*WHAT YOU ARE ASKED TO DO:* Write the data out again exactly, with every picture removed.

*DATA SUPPLIED:*
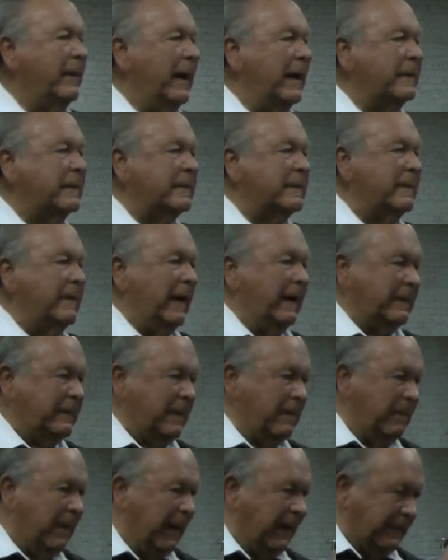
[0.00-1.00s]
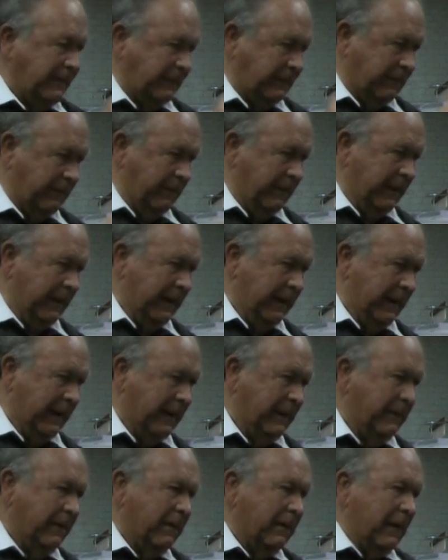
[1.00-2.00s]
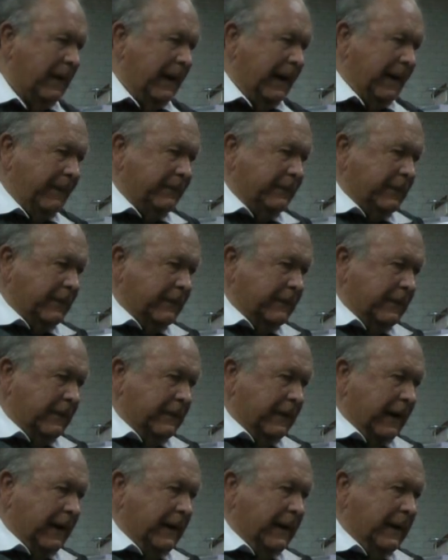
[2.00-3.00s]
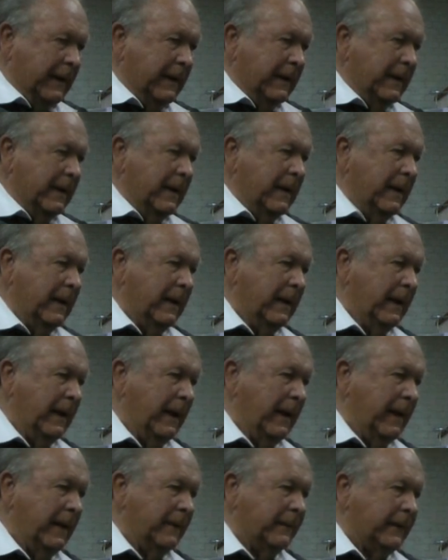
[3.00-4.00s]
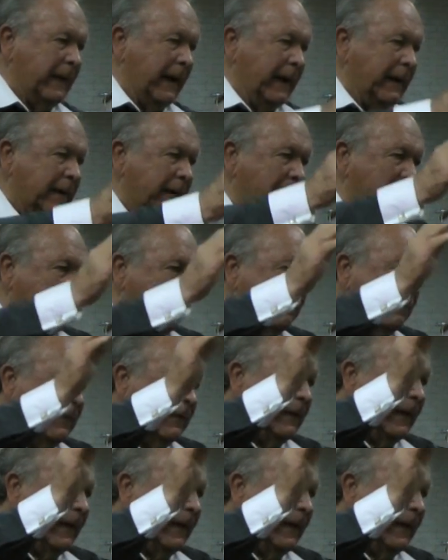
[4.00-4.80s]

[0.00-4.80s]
that's, that's a mastery in your life, Sister Jane. And thank God for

*EXPECTED ANSWER:*
[0.00-1.00s]
[1.00-2.00s]
[2.00-3.00s]
[3.00-4.00s]
[4.00-4.80s]

[0.00-4.80s]
that's, that's a mastery in your life, Sister Jane. And thank God for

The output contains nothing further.